The problem:
Set down word for word each line from the one containing "[00:00:04.38]" through the end of the records, both included. Do not copy any pictures.

(Records from a data collection)

++++++++

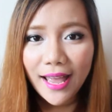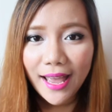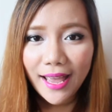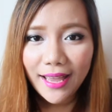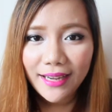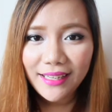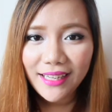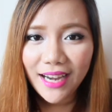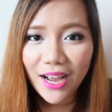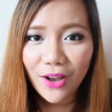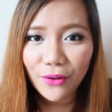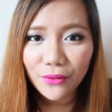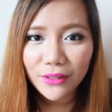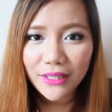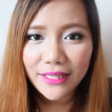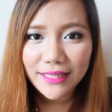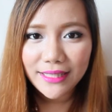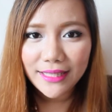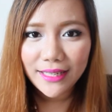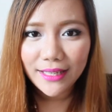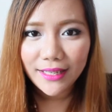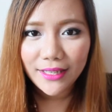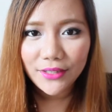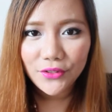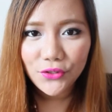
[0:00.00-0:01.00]
and now
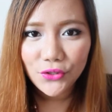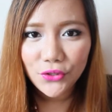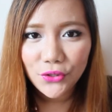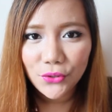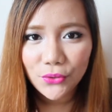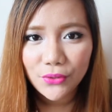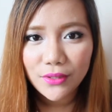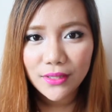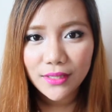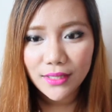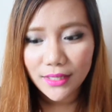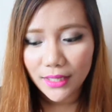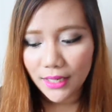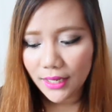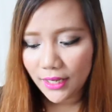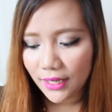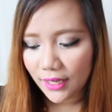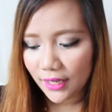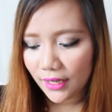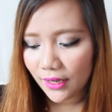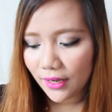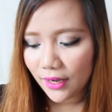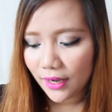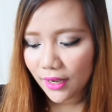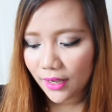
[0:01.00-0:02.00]
let's get into
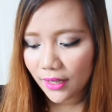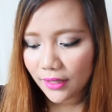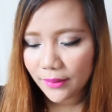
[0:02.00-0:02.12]
seeing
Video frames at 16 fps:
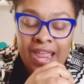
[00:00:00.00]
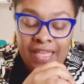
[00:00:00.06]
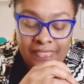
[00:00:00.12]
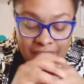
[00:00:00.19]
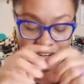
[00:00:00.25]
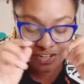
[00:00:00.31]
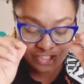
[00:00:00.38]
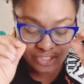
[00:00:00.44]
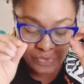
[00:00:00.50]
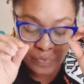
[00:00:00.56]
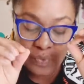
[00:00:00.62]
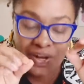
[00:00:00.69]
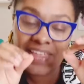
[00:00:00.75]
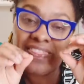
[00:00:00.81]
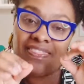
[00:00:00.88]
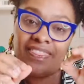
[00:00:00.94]
there is
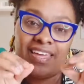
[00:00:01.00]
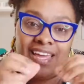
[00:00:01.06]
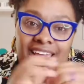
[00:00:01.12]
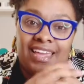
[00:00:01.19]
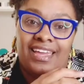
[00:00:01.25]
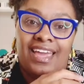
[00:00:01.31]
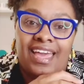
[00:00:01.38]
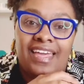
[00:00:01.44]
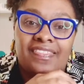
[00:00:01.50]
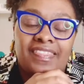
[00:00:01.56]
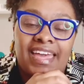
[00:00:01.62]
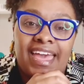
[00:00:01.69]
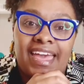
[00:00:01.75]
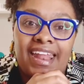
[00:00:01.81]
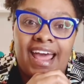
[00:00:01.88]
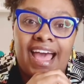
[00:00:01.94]
one thing
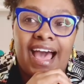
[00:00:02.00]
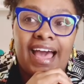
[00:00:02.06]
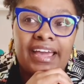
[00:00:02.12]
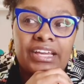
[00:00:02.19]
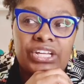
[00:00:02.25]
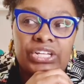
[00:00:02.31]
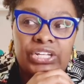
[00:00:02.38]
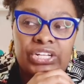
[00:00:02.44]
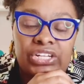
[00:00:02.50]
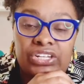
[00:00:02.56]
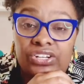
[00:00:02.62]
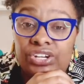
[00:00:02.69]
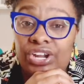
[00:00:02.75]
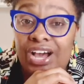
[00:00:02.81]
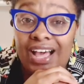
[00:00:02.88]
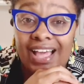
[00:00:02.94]
that I could
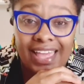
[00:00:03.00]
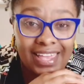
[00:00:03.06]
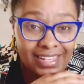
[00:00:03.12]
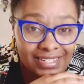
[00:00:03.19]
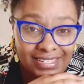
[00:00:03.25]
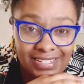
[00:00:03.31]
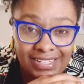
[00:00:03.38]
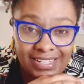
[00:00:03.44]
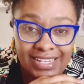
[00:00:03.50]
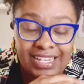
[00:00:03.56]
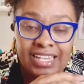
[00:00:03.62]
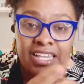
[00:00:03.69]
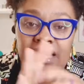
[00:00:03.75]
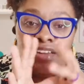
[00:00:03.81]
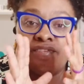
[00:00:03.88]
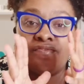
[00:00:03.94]
not
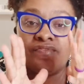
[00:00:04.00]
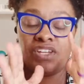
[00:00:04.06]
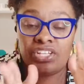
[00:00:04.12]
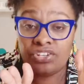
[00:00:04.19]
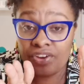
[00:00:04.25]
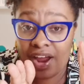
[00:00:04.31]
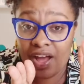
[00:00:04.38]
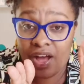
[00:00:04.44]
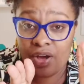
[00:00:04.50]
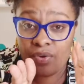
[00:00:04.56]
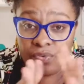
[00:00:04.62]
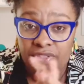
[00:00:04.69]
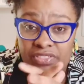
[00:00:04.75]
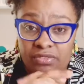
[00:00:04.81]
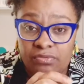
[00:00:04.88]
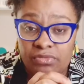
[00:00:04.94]
figure out
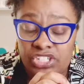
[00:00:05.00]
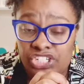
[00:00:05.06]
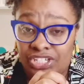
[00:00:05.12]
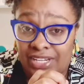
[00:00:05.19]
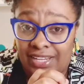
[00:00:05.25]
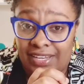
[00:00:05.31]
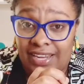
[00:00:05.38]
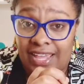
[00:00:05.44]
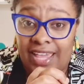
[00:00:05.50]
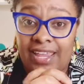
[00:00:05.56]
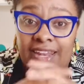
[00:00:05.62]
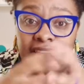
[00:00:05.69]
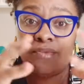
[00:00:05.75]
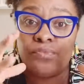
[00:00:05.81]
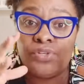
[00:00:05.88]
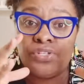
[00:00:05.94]
with the machine, and
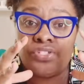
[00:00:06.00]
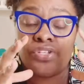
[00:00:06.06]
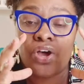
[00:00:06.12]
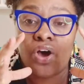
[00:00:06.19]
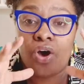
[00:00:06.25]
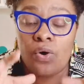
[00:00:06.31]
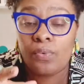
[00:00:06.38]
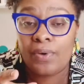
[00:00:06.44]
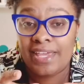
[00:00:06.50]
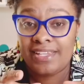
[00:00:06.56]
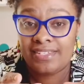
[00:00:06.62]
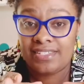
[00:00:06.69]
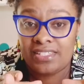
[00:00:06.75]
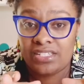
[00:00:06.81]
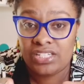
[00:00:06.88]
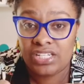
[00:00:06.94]
it was
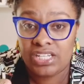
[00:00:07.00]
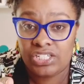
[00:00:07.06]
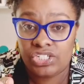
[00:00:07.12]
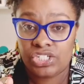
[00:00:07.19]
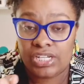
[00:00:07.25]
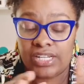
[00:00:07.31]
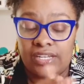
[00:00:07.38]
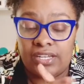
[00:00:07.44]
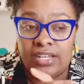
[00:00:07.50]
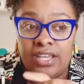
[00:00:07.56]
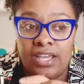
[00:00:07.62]
always the tension.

++++++++

Solution to the problem:
[00:00:04.38]
[00:00:04.44]
[00:00:04.50]
[00:00:04.56]
[00:00:04.62]
[00:00:04.69]
[00:00:04.75]
[00:00:04.81]
[00:00:04.88]
[00:00:04.94]
figure out
[00:00:05.00]
[00:00:05.06]
[00:00:05.12]
[00:00:05.19]
[00:00:05.25]
[00:00:05.31]
[00:00:05.38]
[00:00:05.44]
[00:00:05.50]
[00:00:05.56]
[00:00:05.62]
[00:00:05.69]
[00:00:05.75]
[00:00:05.81]
[00:00:05.88]
[00:00:05.94]
with the machine, and
[00:00:06.00]
[00:00:06.06]
[00:00:06.12]
[00:00:06.19]
[00:00:06.25]
[00:00:06.31]
[00:00:06.38]
[00:00:06.44]
[00:00:06.50]
[00:00:06.56]
[00:00:06.62]
[00:00:06.69]
[00:00:06.75]
[00:00:06.81]
[00:00:06.88]
[00:00:06.94]
it was
[00:00:07.00]
[00:00:07.06]
[00:00:07.12]
[00:00:07.19]
[00:00:07.25]
[00:00:07.31]
[00:00:07.38]
[00:00:07.44]
[00:00:07.50]
[00:00:07.56]
[00:00:07.62]
always the tension.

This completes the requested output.